L’expression populaire « c’était mieux avant » ne devrait pas se vérifier, du moins en ce qui concerne la pollution de l’environnement. En effet, de nombreux résultats de recherche montrent que l’homme avait déjà fortement pollué son environnement depuis la préhistoire. Une nouvelle étude montre que la diffusion de métaux lourds toxiques avait déjà pris des dimensions mondiales au Moyen Âge et s’étendait jusqu’au cœur de l’Antarctique.
Jospeh McConnell du Desert Research Institute au Nevada (USA) et son équipe internationale de collègues autrichiens, allemands, norvégiens et américains ont examiné cinq carottes de glace de l’Antarctique de l’Est, en remontant environ 2’000 ans en arrière. Pour la première fois, l’équipe s’est concentrée sur cinq métaux lourds, toxiques et non toxiques (plomb, cadmium, thallium, bismuth, cérium et soufre), qui sont transportés par l’air tout autour du globe. L’objectif était de déterminer si la pollution mondiale par les métaux lourds était un produit de l’époque moderne ou si elle avait déjà eu lieu auparavant.

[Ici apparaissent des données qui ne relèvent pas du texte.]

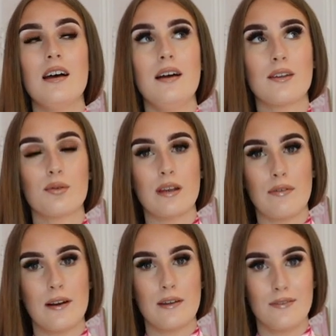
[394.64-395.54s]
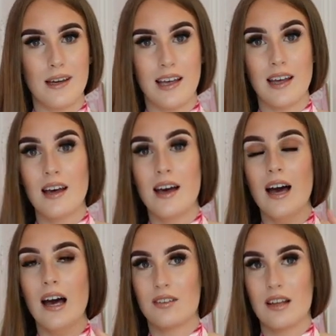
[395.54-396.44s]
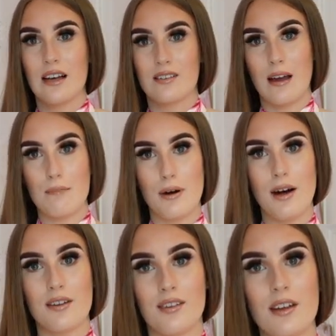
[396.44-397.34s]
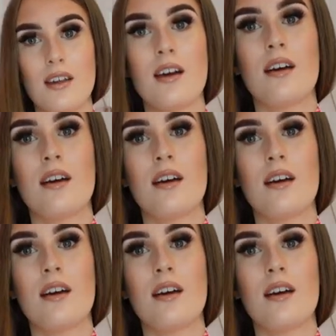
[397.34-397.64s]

this will definitely fit a size 10 person.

Les résultats montrent très clairement le déroulement de l’histoire industrielle de l’humanité autour de l’Antarctique. L’équipe a trouvé des dépôts de plomb significatifs dès le 13e siècle et le dépôt des autres métaux lourds étudiés (à l’exception du thallium) dans des proportions croissantes au fil du temps jusqu’au 20e siècle.
McConnell et son équipe ont trouvé les dépôts des différents métaux lourds dans des carottes de glace prélevées à différents endroits lors d’une traversée norvégienne-américaine de l’est de l’Antarctique. Selon l’équipe, aucun liquide n’a été utilisé à cette occasion, ce qui aurait pu provoquer une contamination des échantillons. Les carottes ont ensuite été transportées par avion et stockées.
Au final, des coupes minces longitudinales ont été analysées au Desert Research Institute de Reno, Nevada (États-Unis). « Nous sommes probablement le seul groupe de recherche au monde à effectuer couramment ce type de mesures très détaillées, en particulier dans les glaces de l’Antarctique, où les concentrations de ces métaux lourds sont extrêmement faibles », explique le Dr Nathan Chellman, professeur assistant au DRI et coauteur de l’étude.
L’équipe a également été en mesure de séparer les isotopes de métaux lourds provenant de la croûte terrestre et se retrouvant dans la glace antarctique en raison de l’activité volcanique, des métaux lourds rejetés par l’activité humaine. Pour ce faire, ils ont utilisé les concentrations de thallium qui n’avaient pas changé dans la glace, même au cours de l’industrialisation, et qui ne pouvaient être expliquées que par le volcanisme.
Les résultats de l’équipe de recherche montrent une évolution claire des dépôts de métaux lourds, en corrélation avec l’évolution de l’histoire minière, d’abord en Amérique du Sud puis, à partir de la fin du 19e siècle, en Australie. L’équipe a trouvé cinq des six métaux lourds étudiés dans les carottes de glace (plomb, cadmium, bismuth, cérium et soufre), en petites quantités au début. Néanmoins, « la preuve que les premières cultures andines, il y a 800 ans, puis l’exploitation minière et métallurgique coloniale espagnole ont provoqué une pollution au plomb détectable dans l’Antarctique, à 9 000 km de là, est assez surprenante », estime le Dr McConnell. Les scientifiques ont constaté une augmentation plus importante, avec des concentrations plus élevées, plus tard dans l’histoire, lorsque les activités minières se sont intensifiées à partir de la fin du 19e siècle. « Nous avons constaté que les niveaux de plomb, de bismuth et de cadmium ont augmenté d’un ordre de grandeur ou plus après l’industrialisation », ajoute McConnell.
Ils sont ainsi parvenus à dresser un tableau relativement précis de l’histoire de l’humanité et à retracer également différents événements mondiaux et leur influence sur les transports de métaux lourds vers l’Antarctique. Des événements tels que les épidémies de peste, les deux guerres mondiales ou la Grande Dépression ont entraîné des baisses significatives dans les dépôts. « L’idée qu’une épidémie en Bolivie au XVIe siècle ait modifié la pollution en Antarctique et dans tout l’hémisphère sud est assez étonnante », estime le Dr Sophia Wensman, docteur en recherche DRI et co-auteur de l’étude.
Dans l’ensemble, les résultats du groupe de recherche montrent d’une part que la glace de l’Antarctique n’est pas seulement une archive climatique importante, mais qu’elle représente aussi une image de l’histoire de l’humanité. D’autre part, ils montrent également que nos activités n’ont pas attendu le 20e siècle pour avoir un impact global.